«Ich habe heute noch ein komisches Gefühl, wenn ich zum Briefkasten gehe, weil ich nicht weiss, was wieder drin sein könnte», sagt die Frau aus dem Kanton Bern. Hinter ihr liegen schwierige Monate. Mitte April erhielt sie zum ersten Mal Pakete von verschiedenen Onlineanbietern im Wert von über tausend Franken. Die Pakete waren alle an sie adressiert, obschon sie nichts davon bestellt hatte. Die Frau schickte alle Pakete zurück und fragte die Onlinehändler an, ob es noch weitere Bestellungen gebe, was diese verneinten.
Damit habe sich die Sache erledigt, dachte die Frau. Doch anstelle von Paketen, kamen nun Mahnungen von Zalando für neue Bestellungen, die sie nicht aufgegeben hatte. Es stellte sich heraus, dass jemand ein Zalando-Konto auf ihren Namen und mit ihrer Adresse eröffnet hatte. Mit diesem Konto wurden Artikel bestellt – die Pakete wurden offenbar aus dem Briefkasten «gefischt». Wie die Frau herausfindet, haben die mutmasslichen Betrüger auch bei der Post ein Login auf ihren Namen eröffnet, sodass sie die Sendungen nachverfolgen konnten.
Kundendienst antwortet stets gleich
Die Frau meldete sich beim Zalando-Kundendienst, der ihr riet, sich an die örtliche Polizei zu wenden, um Anzeige zu erstatten. Auf der Polizeistation sagte man ihr aber, dass sie erst betrieben werden müsse, bevor sie Strafanzeige machen könne. Aktuell sei das Unternehmen, also Zalando, die geschädigte Partei und nur der Onlinehändler könne eine Anzeige machen.
Dies meldete die Frau dem Zalando-Kundendienst mehrmals. Doch sie stiess auf taube Ohren. Mantraartig schickt ihr der Kundendienst immer wieder folgende Nachricht zurück: «Wir empfehlen Ihnen Strafanzeige bei der Polizei zu erstatten. Selbstverständlich leiten wir alle Daten an die Polizei weiter, sobald uns diese kontaktiert.» Die Kundin liess alle Konten deaktivieren, welche auf ihren Namen lauteten. Weiter wollte sie ihren Namen sowie ihre Adresse für zukünftige Konten sperren lassen. Doch dies ginge nicht, meldete ihr Zalando zurück. Warum, blieb unklar. Ebenso, was nun mit den offenen Rechnungen von über tausend Franken passieren sollte.

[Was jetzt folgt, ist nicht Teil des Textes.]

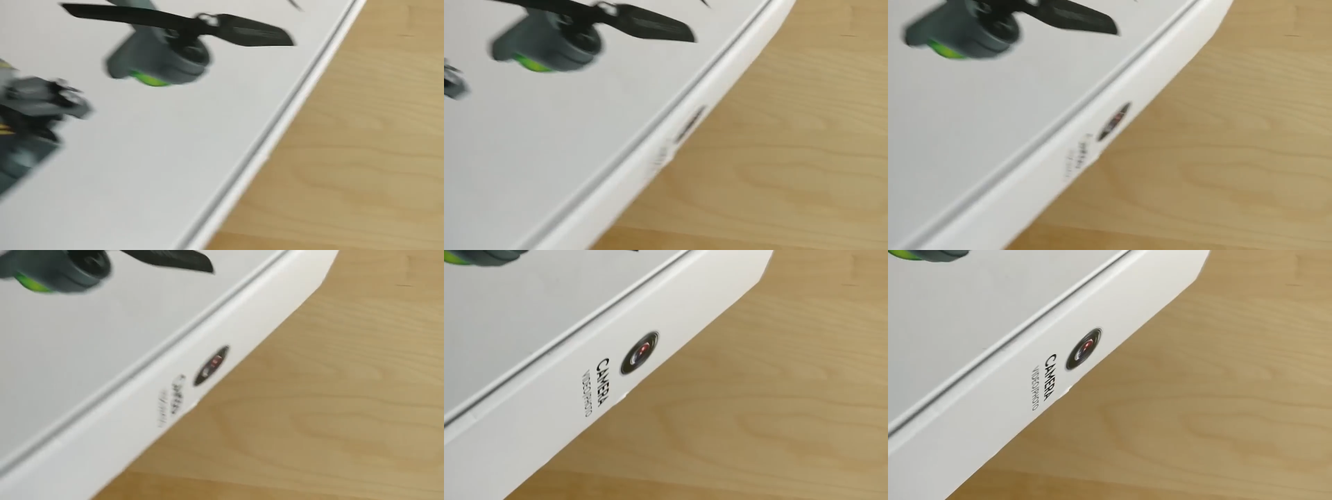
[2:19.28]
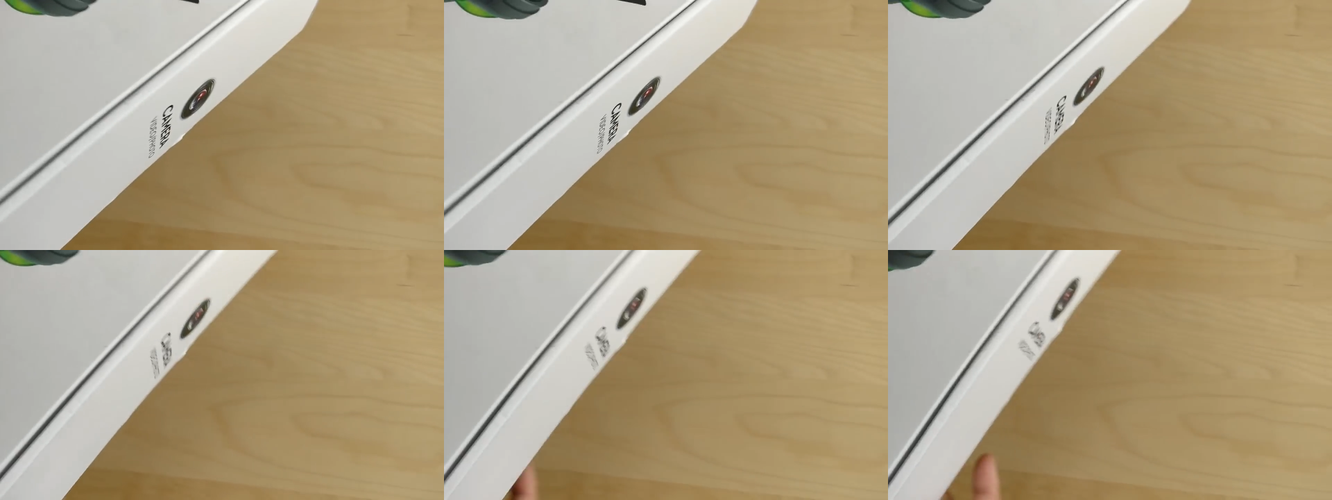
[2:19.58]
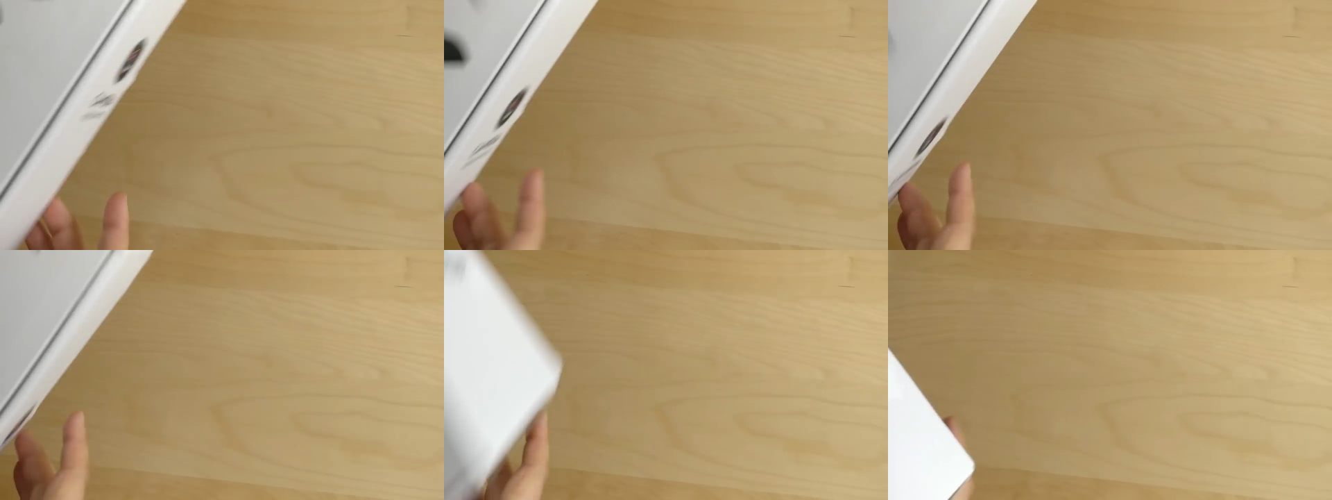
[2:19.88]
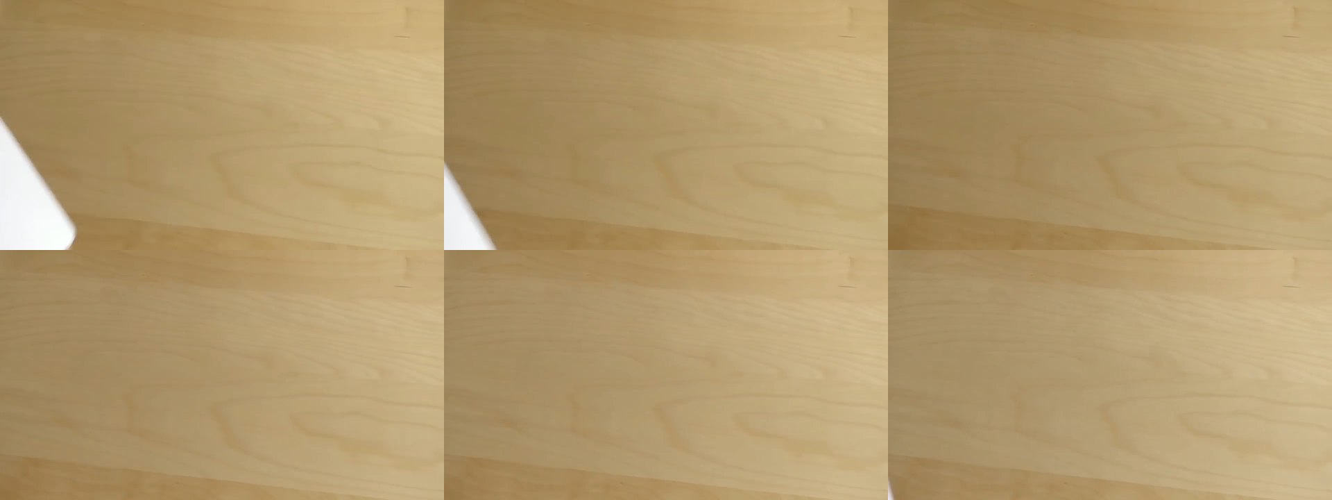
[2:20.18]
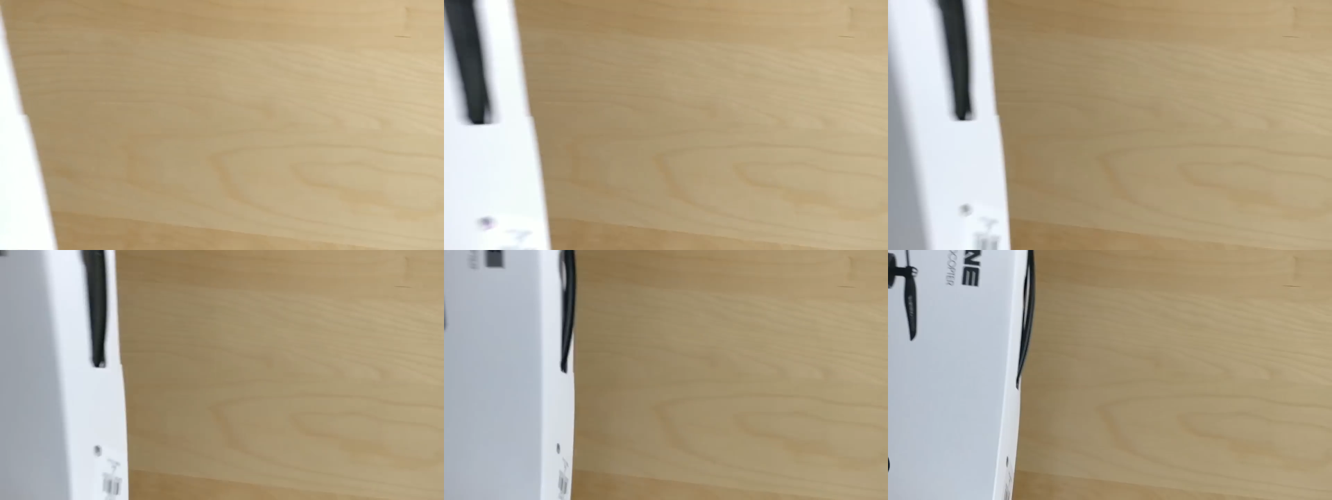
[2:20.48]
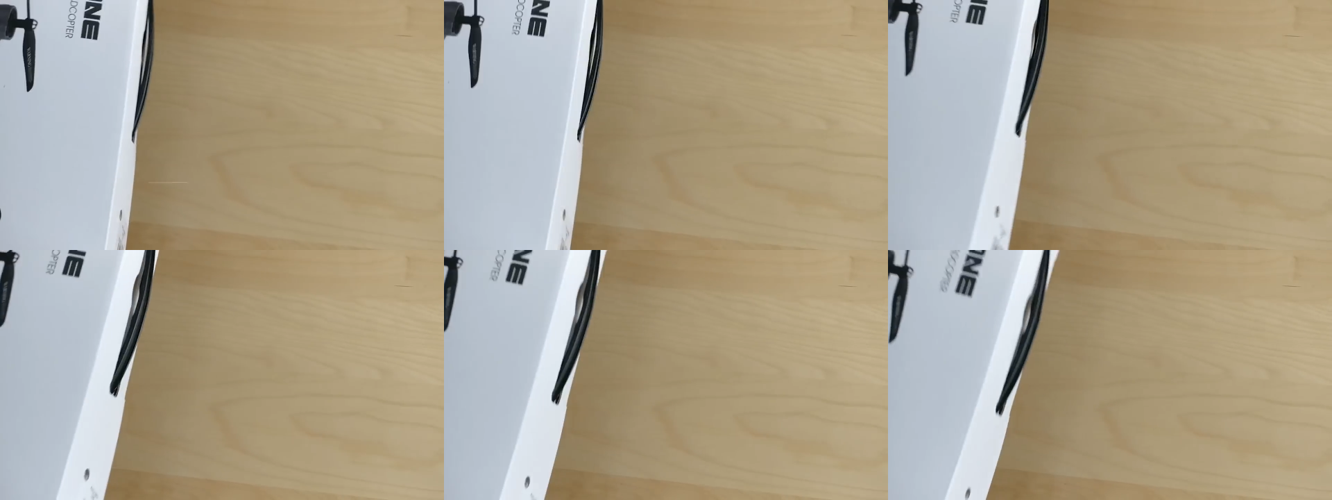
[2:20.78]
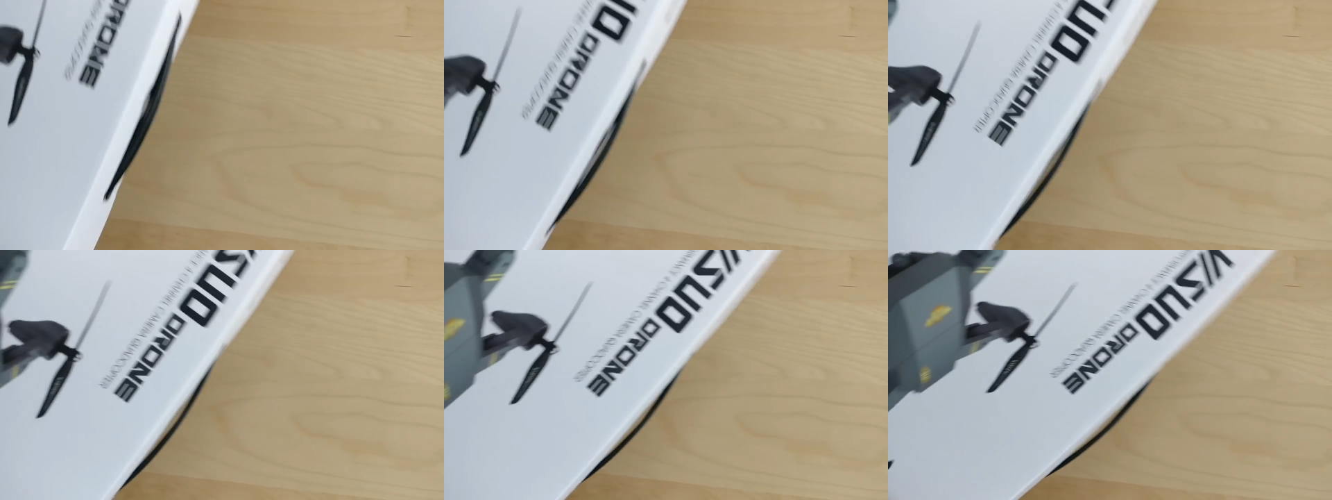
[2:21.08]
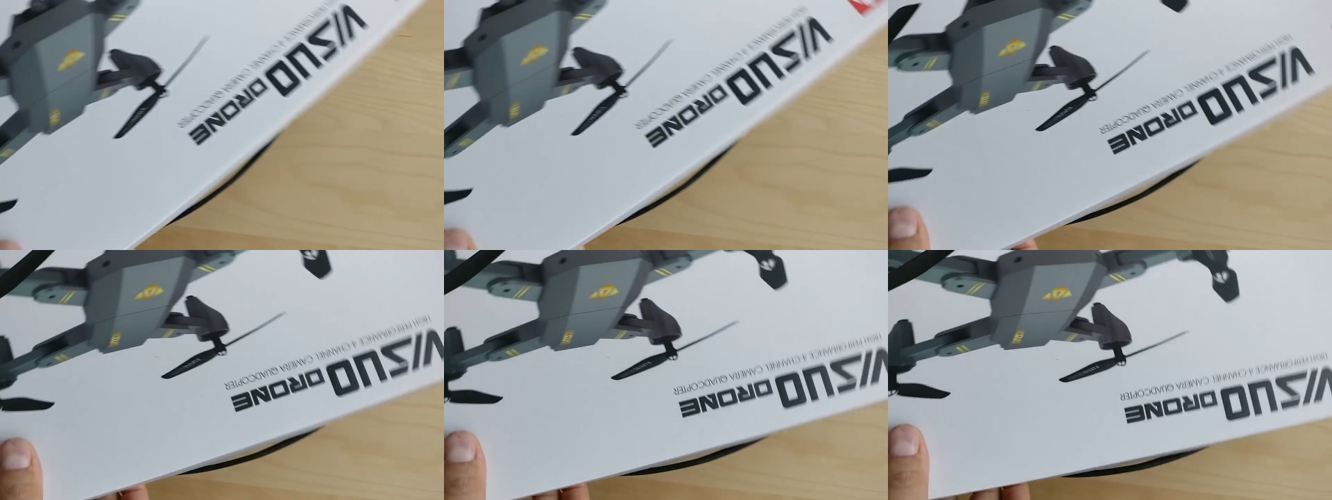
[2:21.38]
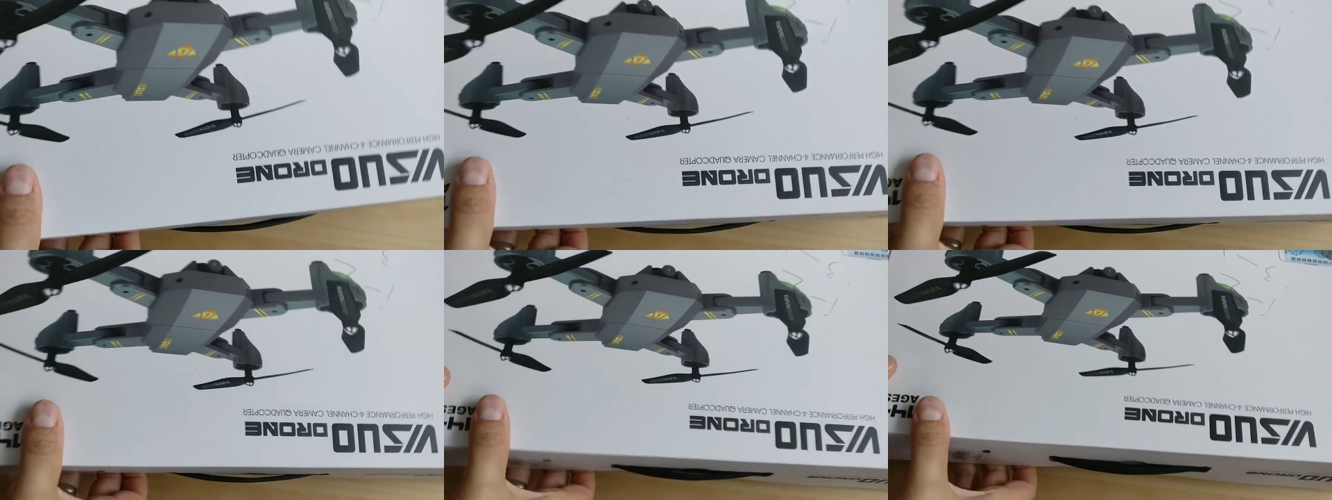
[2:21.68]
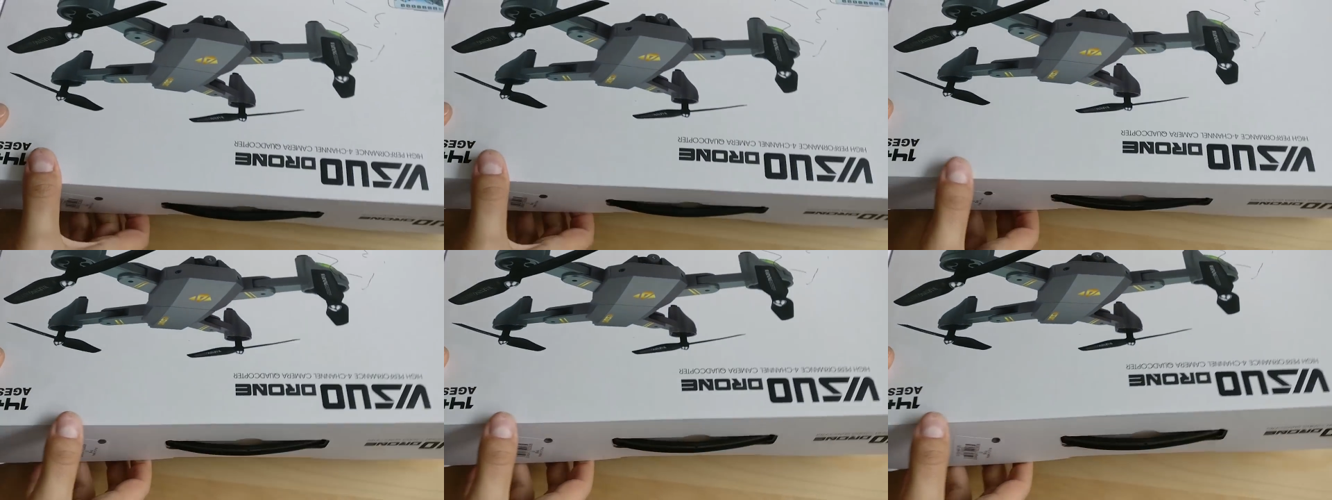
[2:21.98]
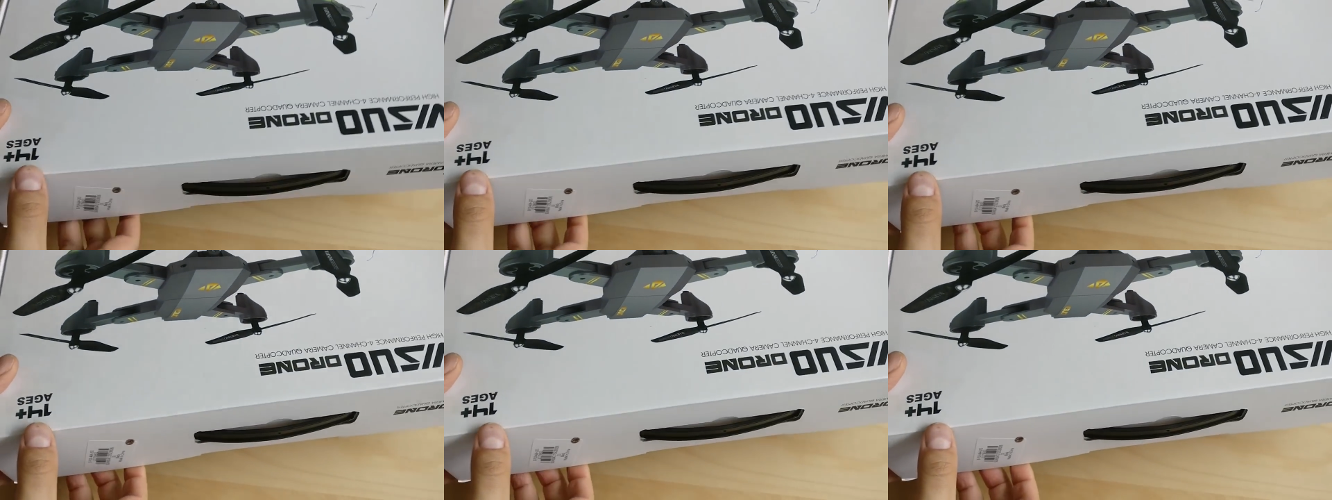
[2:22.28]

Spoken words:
(no speaker visible)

Zalando lenkt doch noch ein
Auf Anfrage des SRF-Konsumentenmagazins «Espresso» heisst es von Zalando zunächst ebenfalls, dass die Frau bei der Polizei Anzeige machen soll. Auf den Hinweis von «Espresso», dass dies ja eben nicht möglich sei, klärt die Zalando-Medienstelle erneut ab. Nun heisst es plötzlich: Die Frau müsse nichts mehr unternehmen. Eventuelle Mahn- und Inkassobriefe von Zalando könne sie ignorieren. Ob Zalando selbst nun Anzeige bei der Polizei gemacht hat oder die Mahnungen einfach löscht, sagt der Onlinehändler aus «Sicherheits- und Datenschutzgründen» nicht.
Die Kundin ist erleichtert, dass sich das Ganze für sie nun offenbar erledigt hat. Aber für sie steht fest, dass hinter all dem professionelle Betrüger stecken: «Und wenn man sieht, wie lange es dauert, bis so ein Fall gelöst ist, dann ist das ein lohnendes Geschäftsmodell.»